GM's Chevy Camaro Outsells Ford Mustang, Ending Pony Car's 24-Year Reign
General Motor Co.’s Chevy Camaro snatched the sports-car crown Ford Motor Co.’s Mustang had held for 24 years.
The Camaro in 2010 outsold the Mustang 81,299 to 73,716. The two models have been battling for sports-car sales supremacy since the redesigned Camaro returned to the market in 2009 after a seven-year hiatus. Mustang had been the U.S. leader since 1986, according to Ward’s AutoInfoBank of Southfield, Michigan. The rivalry dates to the 1960s.
The muscle-car matchup broke out as President Barack Obama and automakers sought to shift U.S. vehicle buyers to more fuel- efficient models. GM just introduced the Volt plug-in hybrid, Nissan Motor Co. has begun selling the Leaf electric hatchback and Ford has new hybrid and electric models that are scheduled to be revealed at the Detroit auto show next week.
“This race represents the America that loves cars,” said Rebecca Lindland, an auto analyst with IHS Automotive in Lexington, Massachusetts. “These vehicles demonstrate that Americans still love well-designed, well-proportioned and well- performing cars.”
Camaro sales rose 32 percent in 2010, while Mustang sales rose 11 percent. Sales of both fell in December: Camaro by 26 percent, Mustang by 16 percent.
“Some of our competitors have been out of the market for some period of time,” Ken Czubay, Ford’s U.S. sales chief, said today on a conference call with analysts and reporters. “We’re very, very pleased with the fuel economy and technology gains” in the 2011-model Mustang.
Escape Versus Equinox
In a less glamorous battle, the Ford Escape small sport- utility vehicle held off the surging Chevy Equinox, 191,026 to 149,979. The Equinox, redesigned in 2010, outsold the Escape in November and December.
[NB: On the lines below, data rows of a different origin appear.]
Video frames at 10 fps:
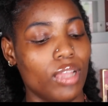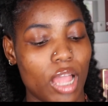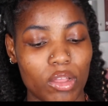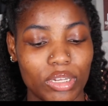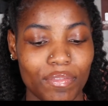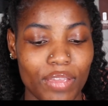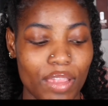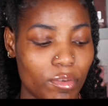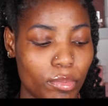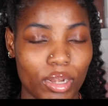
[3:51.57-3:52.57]
I'll leave
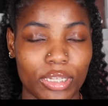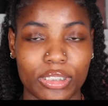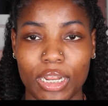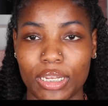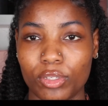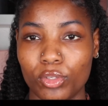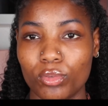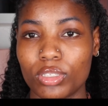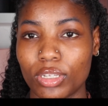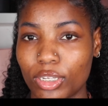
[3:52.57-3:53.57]
every product that I
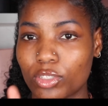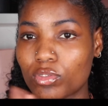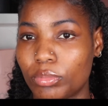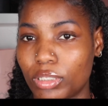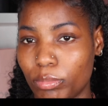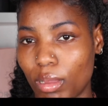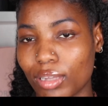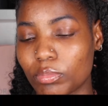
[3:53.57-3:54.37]
use in the description box.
Light trucks overall outsold cars last year for the first time since 2007, before record gasoline prices in July 2008 pushed buyers to more fuel-efficient cars.
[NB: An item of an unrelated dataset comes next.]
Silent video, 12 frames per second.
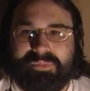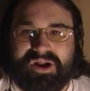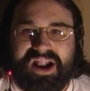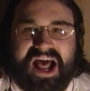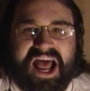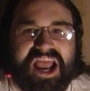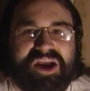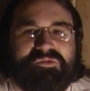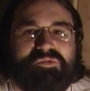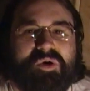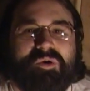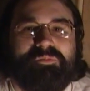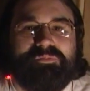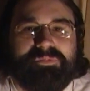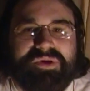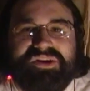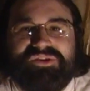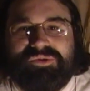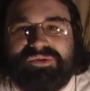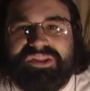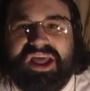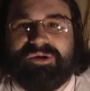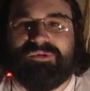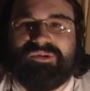But I won't be
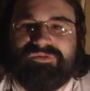doing that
“Small crossovers like these are what consumers are demanding,” Lindland said today in a telephone interview. “And the manufacturers are making money on them, too.”
Ford retained bragging rights in full-sized pickups, with the F-Series line extending its truck sales leadership for a 34th consecutive year. Ford sold 528,349 F-Series, a 28 percent gain, making it the top-selling vehicle of any kind in the U.S.
“Ford certainly still makes a lot of money on the F- Series, but now they make money on other vehicles as well,” Lindland said. “At one point, trucks were the only cash cow and that’s changed for the better.”
Ford was the best-selling auto brand in the U.S. in 2010, displacing Toyota Motor Corp.’s namesake brand, which fell to third behind GM’s Chevrolet brand. Ford sold 1.76 million Ford- brand vehicles last year, while GM sold 1.57 million Chevrolets and Toyota sold 1.49 million Toyota-brand cars and trucks.
Asian automakers overall retained their U.S. sales lead over U.S.-based car companies with a 46.3 percent market share compared with 45.1 percent as Honda Motor Co., Nissan Motor Co. and Hyundai Motor Co. offset Toyota’s loss. GM lost market share, while Ford and Chrysler Group LLC picked up share.
Ford rose 13 cents to $17.38 at 4:15 p.m. in New York Stock Exchange composite trading, the highest closing price since May 31, 2002. GM gained 84 cents to $37.90, the highest close since public trading of the restructured company began Nov. 18.